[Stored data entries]
════════════════

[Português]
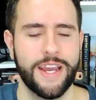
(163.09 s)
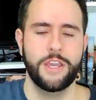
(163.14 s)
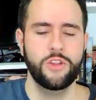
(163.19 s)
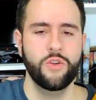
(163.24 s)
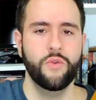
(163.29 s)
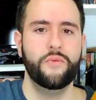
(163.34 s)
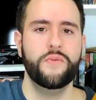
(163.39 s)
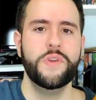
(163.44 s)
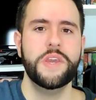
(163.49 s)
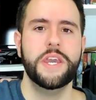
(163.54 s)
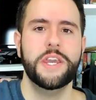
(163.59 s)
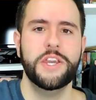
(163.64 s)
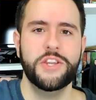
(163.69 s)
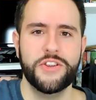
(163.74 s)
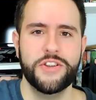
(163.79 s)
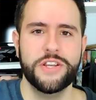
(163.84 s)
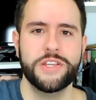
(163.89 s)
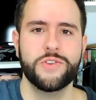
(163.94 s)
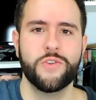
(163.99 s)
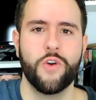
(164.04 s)
E no fim a
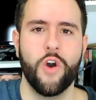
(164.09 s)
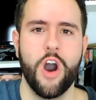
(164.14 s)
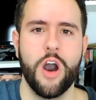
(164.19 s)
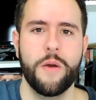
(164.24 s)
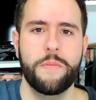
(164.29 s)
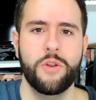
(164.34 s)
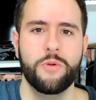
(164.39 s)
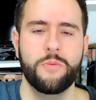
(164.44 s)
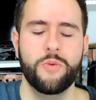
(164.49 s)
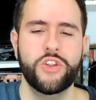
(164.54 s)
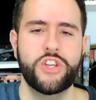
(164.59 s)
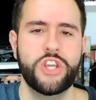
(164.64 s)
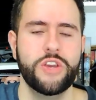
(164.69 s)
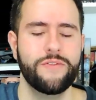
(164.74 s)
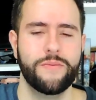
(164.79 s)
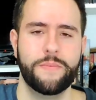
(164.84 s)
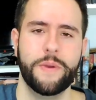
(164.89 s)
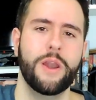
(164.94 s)
gente descobre o motivo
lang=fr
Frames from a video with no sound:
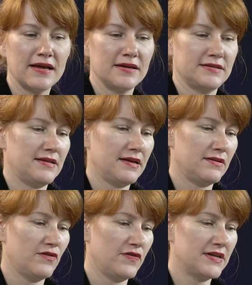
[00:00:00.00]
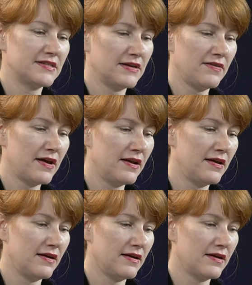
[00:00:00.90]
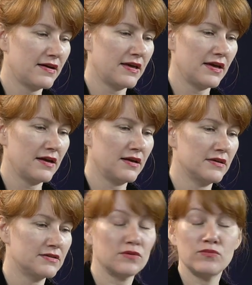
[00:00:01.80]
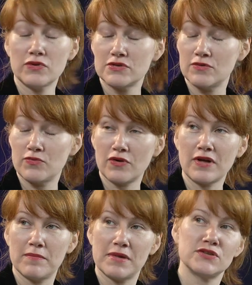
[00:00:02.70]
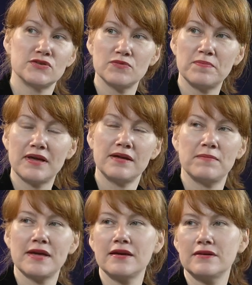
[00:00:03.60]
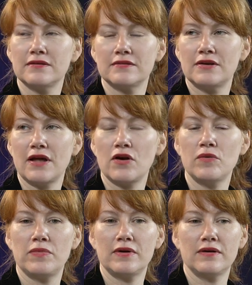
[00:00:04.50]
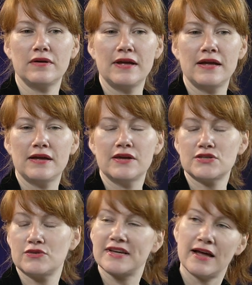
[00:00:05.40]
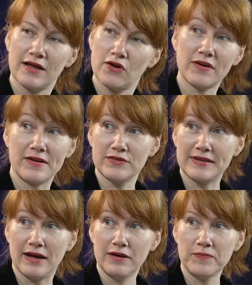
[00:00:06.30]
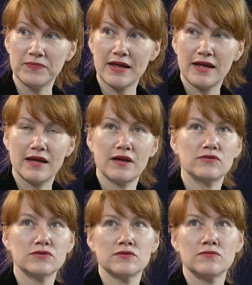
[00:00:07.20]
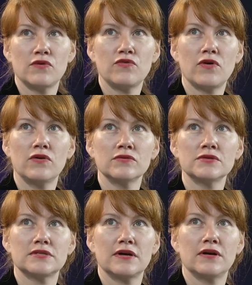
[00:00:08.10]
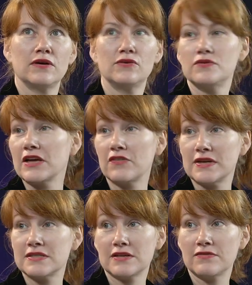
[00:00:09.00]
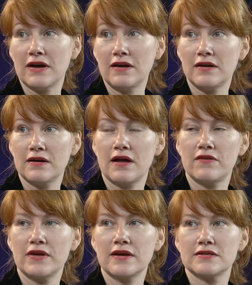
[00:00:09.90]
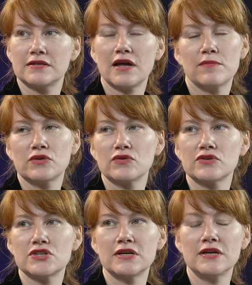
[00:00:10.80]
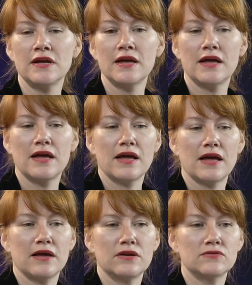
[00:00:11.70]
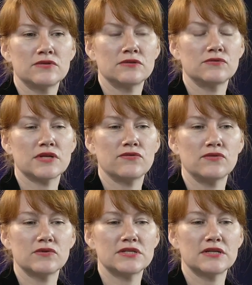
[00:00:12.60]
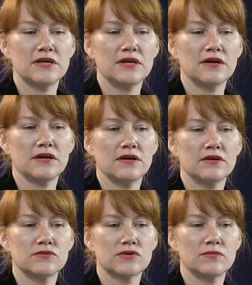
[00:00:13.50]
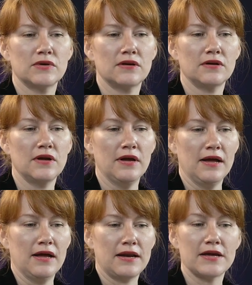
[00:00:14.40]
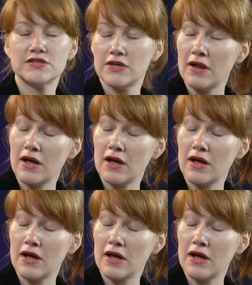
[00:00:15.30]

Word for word: C'est un festival euh, qui est 100% programmation pays, de, l'Europe euh, centrale et orientale. Et nous sommes en France euh, l'unique festival avec cette dramaturgie. Et nous, avons aussi, nous sommes les seuls à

════════════════

## [WHAT YOU NEED TO DO]
Leave the images aside and transcribe all entries exactly.

## [SOLUTION FOR THIS PROBLEM]
[Português]
(163.09 s)
(163.14 s)
(163.19 s)
(163.24 s)
(163.29 s)
(163.34 s)
(163.39 s)
(163.44 s)
(163.49 s)
(163.54 s)
(163.59 s)
(163.64 s)
(163.69 s)
(163.74 s)
(163.79 s)
(163.84 s)
(163.89 s)
(163.94 s)
(163.99 s)
(164.04 s)
E no fim a
(164.09 s)
(164.14 s)
(164.19 s)
(164.24 s)
(164.29 s)
(164.34 s)
(164.39 s)
(164.44 s)
(164.49 s)
(164.54 s)
(164.59 s)
(164.64 s)
(164.69 s)
(164.74 s)
(164.79 s)
(164.84 s)
(164.89 s)
(164.94 s)
gente descobre o motivo
lang=fr
Frames from a video with no sound:
[00:00:00.00]
[00:00:00.90]
[00:00:01.80]
[00:00:02.70]
[00:00:03.60]
[00:00:04.50]
[00:00:05.40]
[00:00:06.30]
[00:00:07.20]
[00:00:08.10]
[00:00:09.00]
[00:00:09.90]
[00:00:10.80]
[00:00:11.70]
[00:00:12.60]
[00:00:13.50]
[00:00:14.40]
[00:00:15.30]

Word for word: C'est un festival euh, qui est 100% programmation pays, de, l'Europe euh, centrale et orientale. Et nous sommes en France euh, l'unique festival avec cette dramaturgie. Et nous, avons aussi, nous sommes les seuls à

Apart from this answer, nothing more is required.